FOSTER MOMS DEFEND ABUSE SUSPECT
WOMEN CALL WOODS A ROLE MODEL FOR 8 BOYS IN HIS CAREBy Sabrina L. Miller
Tribune Staff Writer
May 25, 2000
The women who testified on Andre Woods' behalf at a Cook County Juvenile Court hearing on Wednesday described him as a hard-working man who spent virtually all of his free time nurturing his adopted and foster sons.
Their impassioned words were a sharp contrast to the allegations of sexual abuse by four of the eight boys who were in his custody and another boy who frequently visited his home.

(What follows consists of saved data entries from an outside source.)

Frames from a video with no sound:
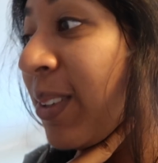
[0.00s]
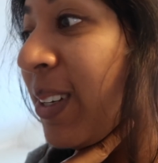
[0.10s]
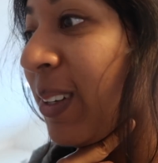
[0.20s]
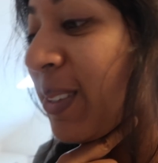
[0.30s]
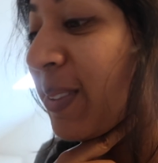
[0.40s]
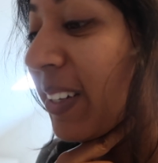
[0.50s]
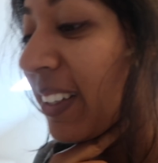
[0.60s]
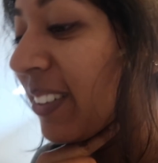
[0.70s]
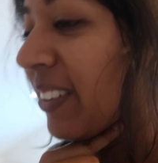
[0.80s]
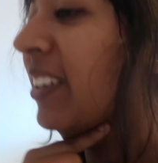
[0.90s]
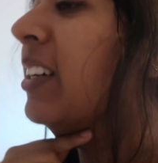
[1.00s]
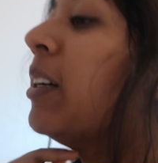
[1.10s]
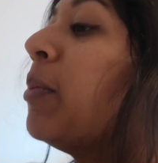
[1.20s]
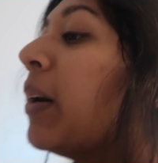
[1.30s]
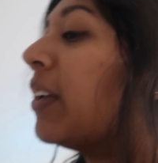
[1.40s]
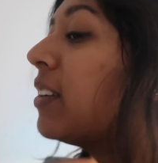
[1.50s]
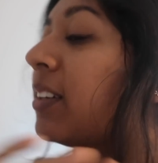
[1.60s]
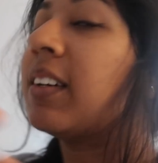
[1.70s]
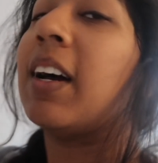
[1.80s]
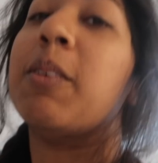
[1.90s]
I've got a lot to work on. But
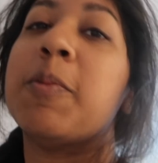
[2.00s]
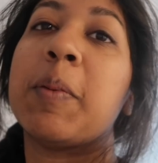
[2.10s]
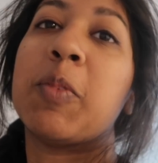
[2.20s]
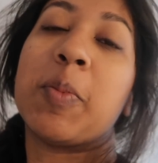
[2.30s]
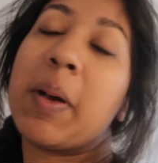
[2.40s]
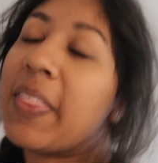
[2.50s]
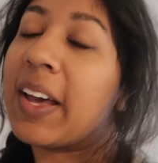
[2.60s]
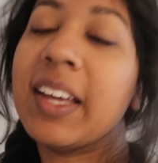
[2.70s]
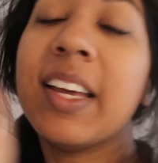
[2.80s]
I'll speak more about that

Erma Denton, whose foster son often spent the night at Woods' home, said Woods was a good influence on her son and other boys in the foster care system because "he was a man and a policeman."
The Cook County state's attorney's office has not filed criminal charges against Woods, although it is seeking to terminate custody of his three adoptive sons. Associate Judge Michael Brown likely will make a ruling on that matter after a June 1 hearing.
Woods, in a separate matter, also faces the termination of his parental rights.
The allegations have rocked Catholic Charities, the agency through which Woods received his foster parent license, and humiliated Woods, a Chicago police officer who has summarily denied the accusations. Catholic Charities had previously named Woods its Foster Father of the Year.
The fellow foster parents who testified Wednesday, including Woods' sister, said they never saw Woods strike or curse at any of his children. They said they never heard reports about sexual advances or other inappropriate behavior.
LeafieAnn Clark, a foster mother of three whose children spent time with Woods' children, said he always was planning activities such as roller-skating or bowling for all the children.
"Everywhere he went, he had all eight of them," she said.
Prosecutor Bumjoon Park asked Clark if Woods was a disciplinarian.
"I'm not sure what that means, but he kept them in control," she said.
The children who accused Woods of sexual abuse testified earlier this month that Woods molested them in his home, mainly in his bedroom. One boy testified that he did not report the alleged abuse when it began because Woods told the child that his status as a police officer would protect him. Others alleged that Woods gave them gifts to keep them quiet about the abuse.
Some of the foster mothers testified that they believed one of Woods' foster sons who had repeated disciplinary problems triggered the allegations.
Foster mother Katie Atkins said she overheard a June 1999 incident in which that particular foster son allegedly said that "he would say something bad about Mr. Woods or lie on him."
When asked if she ever saw Woods strike any of the children, Atkins said, "Never in my presence."
Woods' sister, Wander Pillers, said the same child broke her car window with a brick after he became angry at her. Because Woods worked nights with the Police Department, Pillers baby-sat the children daily, spending as many as 19 hours a day with them. She was compensated $8.25 per day, per child from the state for baby-sitting. She said her brother, whom she addressed as "Mr. Woods" during her testimony, worked two part-time jobs in addition to his job as a police officer.
When he was home, she said, his full attention was on the children, either watching movies in his bedroom, where the cable television was hooked up, or planning activities outside of the home.
Said foster mother Clark: "He was a good role model for my son."